No es una opinión, es un hecho: Se necesita un buen portero para ser campeón.
Y los New York Islanders, son un ejemplo palpable de tal afirmación, pues basta con mencionar el nombre de Billy Smith, quien fue la roca detrás de la dinastía que ganó cuatro copas de forma consecutiva, entre 1980 y 1983, siendo la última vez que un mismo club sumó al menos tres títulos corridos.

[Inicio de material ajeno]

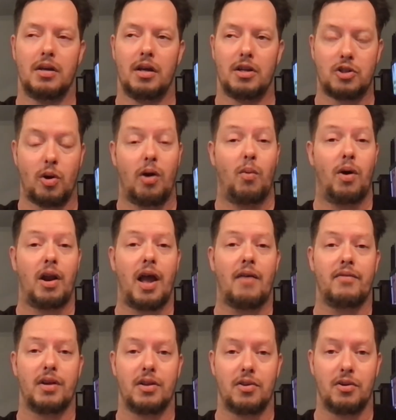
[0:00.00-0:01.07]
And so I want to have
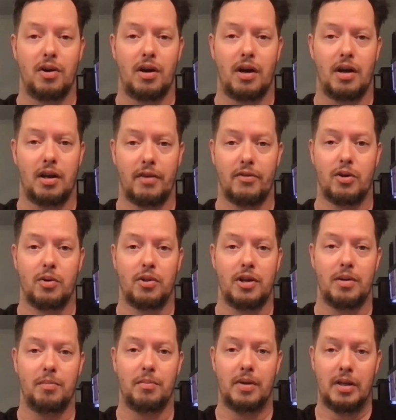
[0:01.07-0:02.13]
another interview with
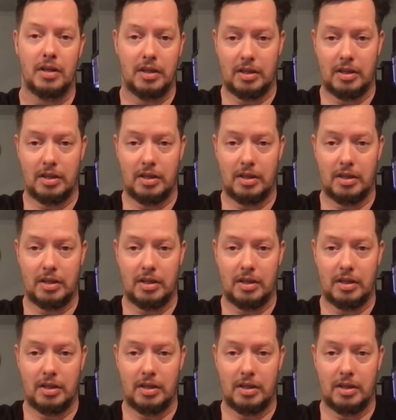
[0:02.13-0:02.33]
him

Pronosticar que el club de Long Island pueda regresar a ese nivel, sería muy arriesgado. No obstante, todo tiene un comienzo y no se puede subestimar el impacto que tiene un arquero sobre el hielo, especialmente teniendo a Smith como referencia, quien ganó el trofeo Vezina como el mejor en su posición, así como el Conn Smythe como el Jugador Más Valioso en la postemporada de 1983, cuando los Islanders cerraron el ciclo con su cuarta corona.
El presente es optimista para Nueva York y gran parte de ello, se debe a la consolidación Ilya Sorokin en la red. El ruso, registró marca de 31-22-7 con 2.34 en porcentaje de goles permitidos y .924 en porcentaje de salvadas. Lideró a la NHL con seis blanqueadas y tuvo la mejor cifra en aperturas de toda su carrera con 62.
Adicionalmente en la 2022-23, permitió un gol o menos en 21 de sus 60 aperturas. Tales números le permitieron terminar como uno de los tres finalistas al trofeo Vezina, como uno de los mejores arqueros de la campaña pasada, en la que también fue colocado dentro del segundo equipo ideal de la liga.